When Larry Laoretti decided to leave his job as a head pro at a country club in Long Island, N.Y., to try qualifying for the Senior PGA Tour in fall 1989, he heard the doubts of his peers following him.
Some of them didn't even whisper.
"A lot of them were saying, `What, are you nuts?' " Laoretti recalled recently. "They were saying, `You can't even beat anyone around here and you think you're going to beat a bunch of guys who played the regular tour?' "
Laoretti's dream - or even fantasy - turned into one of golf's most heartwarming stories three years later, when he won the 1992 Senior Open at Saucon Valley Country Club in Bethlehem, Pa.
The mention of his name evoked a different reaction among his former colleagues.
"After I won, every club pro in the country wanted to turn pro," Laoretti said. "They were saying, `If Laoretti can do that, so can I.' I think it's very difficult now for the club pro to do that, because they have to make $600,000 just to keep their card."
Laoretti wasn't the first virtual unknown to win one of golf's senior majors - nor the last.
His four-shot victory over Jim Colbert was preceded by former Long Island rival Jim Albus' winning the 1991 Senior Players Championship and followed by Tom Wargo's winning the 1993 Senior PGA Championship.
"I think what Jimmy and Larry did inspired a lot of guys," said Wargo, who taught himself how to play golf at age 25.
Because it came in the Senior Open and because of Laoretti's personality, his victory was the one that received the most attention. Laoretti hopes to relive some of those memories when he plays in this year's Senior Open.
"It doesn't seem like 10 years ago," said Laoretti, now 62.
Back then, he was one of golf's free spirits, smoking the foot-long Cuban cigars he endorsed, traveling the country with his wife and then-2-year-old son in their recreational vehicle, making the kind of money he never dreamed was possible.
"When I came out on tour, I had $110 in the bank," Laoretti said. "The first tournament I played in, I made something like $1,700 to $2,000. The next week, I shot 67 the last round and made $15,000. The first year, I made $165,000."
Laoretti wound up making more than $2.6 million during his senior tour career. His victory in the Open turned out to be the only win of a career that ended in 1999. He said the key to his Open victory was ability to keep the ball in the fairway.
"I only had one bogey the last 36 holes," he recalled. "I missed only one fairway the whole week, and that was the last hole.

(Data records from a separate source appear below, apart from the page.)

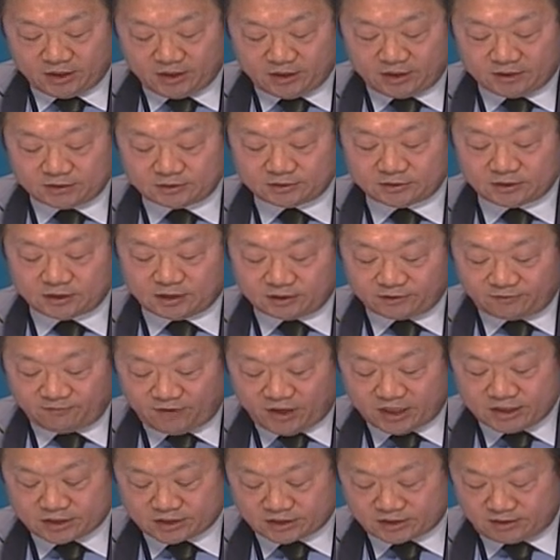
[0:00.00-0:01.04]
an
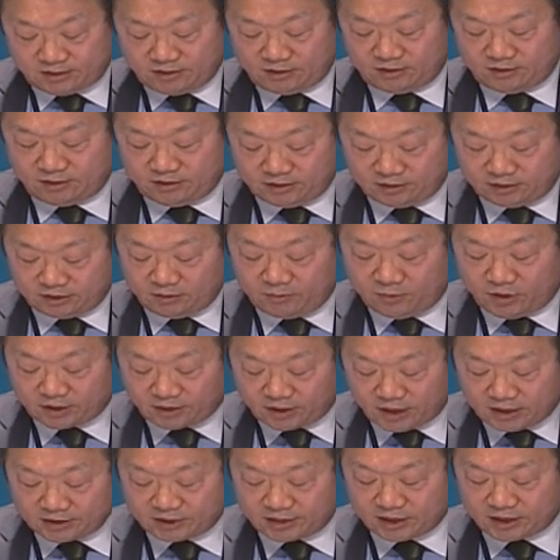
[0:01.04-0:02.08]
advanced
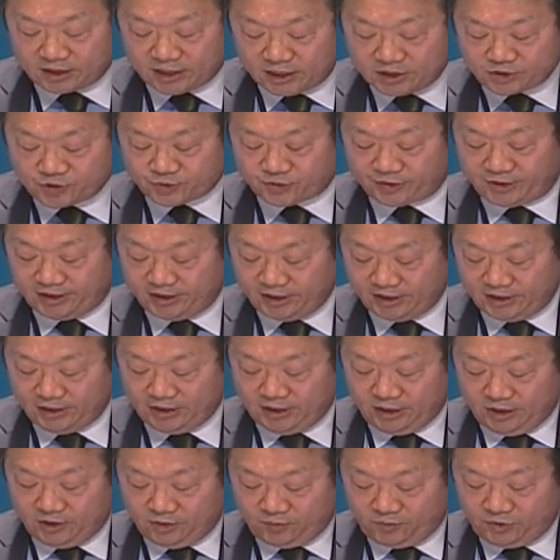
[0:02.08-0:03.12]
democratic country
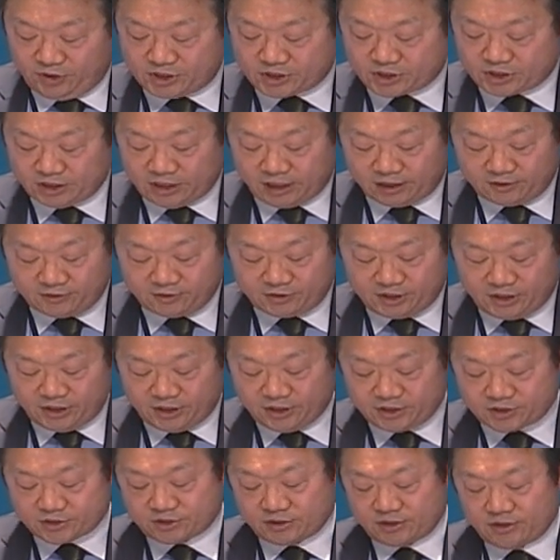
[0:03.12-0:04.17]
which
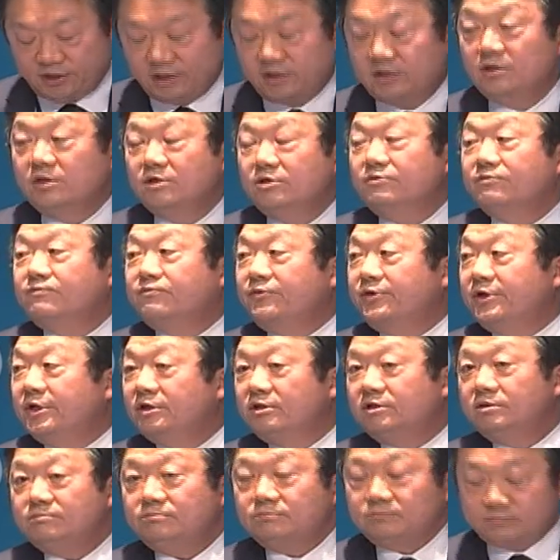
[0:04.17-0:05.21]
guarantees
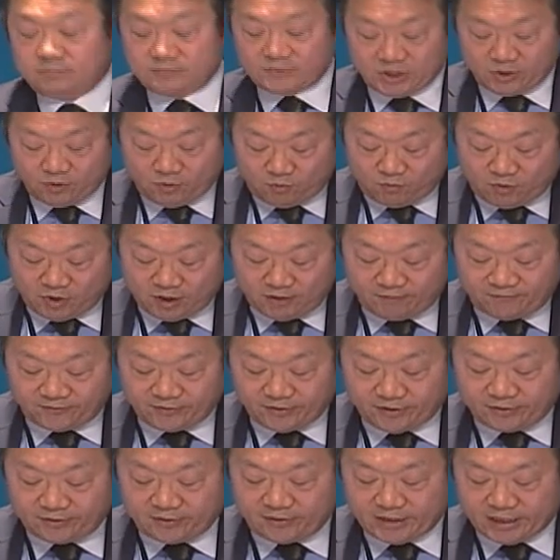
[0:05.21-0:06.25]
freedom,
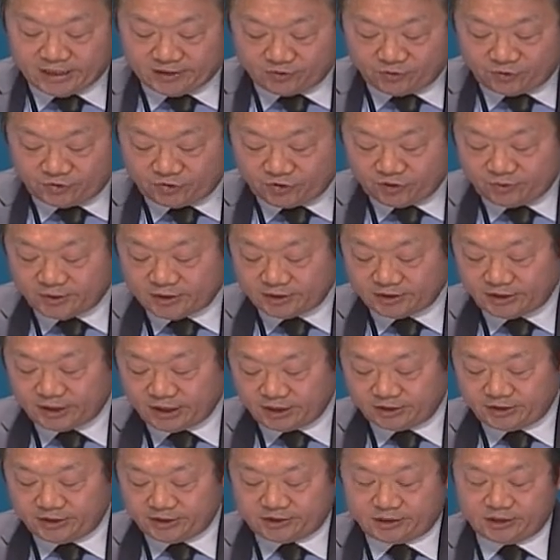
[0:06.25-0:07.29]
welfare, and human
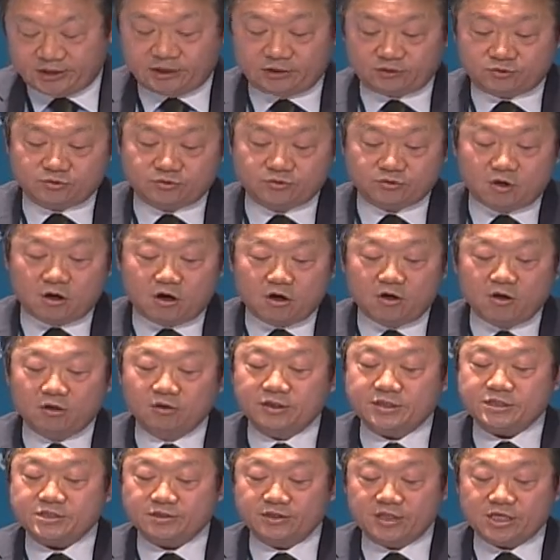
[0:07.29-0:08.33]
dignity to all
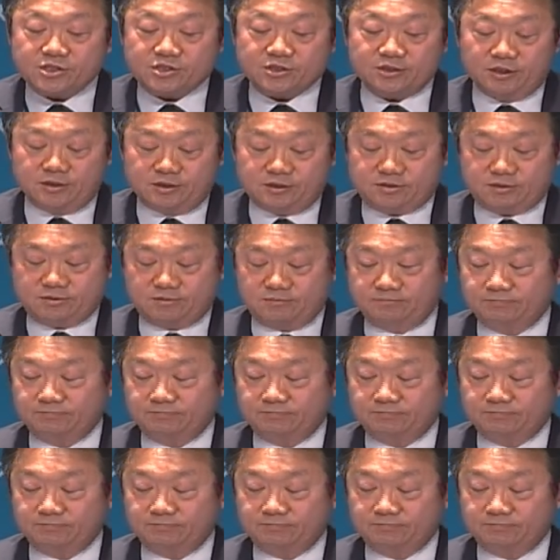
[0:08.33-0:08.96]
its nationals.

I putted it in from the fringe from about 35 feet."
This is how good Laoretti's luck was in those days: After he finished 32nd on the money list in 1990 - one spot out of gaining full exempt status for the 1991 season - the player who came in 31st was disqualified for not having played in the minimum number of events.

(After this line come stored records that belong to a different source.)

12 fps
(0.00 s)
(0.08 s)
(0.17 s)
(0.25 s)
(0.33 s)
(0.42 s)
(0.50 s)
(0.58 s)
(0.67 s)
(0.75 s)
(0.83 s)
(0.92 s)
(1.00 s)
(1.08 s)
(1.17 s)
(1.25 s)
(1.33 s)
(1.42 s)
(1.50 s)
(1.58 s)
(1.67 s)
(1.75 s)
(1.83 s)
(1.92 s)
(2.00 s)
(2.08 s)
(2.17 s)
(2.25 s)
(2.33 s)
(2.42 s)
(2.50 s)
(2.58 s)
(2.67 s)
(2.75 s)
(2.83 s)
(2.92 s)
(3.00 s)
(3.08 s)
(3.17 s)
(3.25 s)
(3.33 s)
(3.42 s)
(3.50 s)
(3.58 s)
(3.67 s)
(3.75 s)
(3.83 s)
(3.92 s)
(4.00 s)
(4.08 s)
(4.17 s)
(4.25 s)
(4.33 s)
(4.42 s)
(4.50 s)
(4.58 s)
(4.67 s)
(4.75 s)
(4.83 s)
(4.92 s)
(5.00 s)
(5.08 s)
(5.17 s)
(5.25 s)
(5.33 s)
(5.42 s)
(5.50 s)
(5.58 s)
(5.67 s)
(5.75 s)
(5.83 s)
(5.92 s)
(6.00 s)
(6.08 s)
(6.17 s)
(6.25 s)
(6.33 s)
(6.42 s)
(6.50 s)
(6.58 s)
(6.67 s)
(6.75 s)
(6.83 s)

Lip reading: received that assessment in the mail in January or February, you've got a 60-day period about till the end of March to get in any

"It was Jack Nicklaus," Laoretti said, "and he could play whenever he wanted."
So could Laoretti after winning the Open, which gave him a 10-year exemption for all senior events and a lifetime exemption in the Open. Laoretti cashed in on his sudden celebrity with endorsement contracts, though the company that makes his favored Teamos had started paying him when he first joined the tour.
"I still have it, and it's a pretty nice contract," Laoretti said. "They have to supply me with 4,000 cigars a year, and they pay me to smoke them."
Laoretti, who had finished 15th on the senior tour money list in 1991, eventually began to wear down. A hand injury in 1996 forced him off the tour for the better part of two seasons. His marriage eventually ended, too, with the divorce coming through earlier this year.
"I'm basically done [playing] now," said Laoretti, who lives in Palm City, Fla. "But I'm enjoying my life."
Laoretti said he is looking forward to seeing Wargo and other old friends from the senior tour. He has pushed himself to get in shape, losing 20 pounds by running and working out. He has started a new relationship and will come to Baltimore with two of his three children.
Wargo, who often traveled with Laoretti in his own RV, said he misses having his old buddy around.
"A lot of these guys take it too serious," Wargo said. "I remember when he won. I called to congratulate him, and he was hootin' and hollerin' with everybody in the camp site where they were staying. He wanted everyone to enjoy it with him."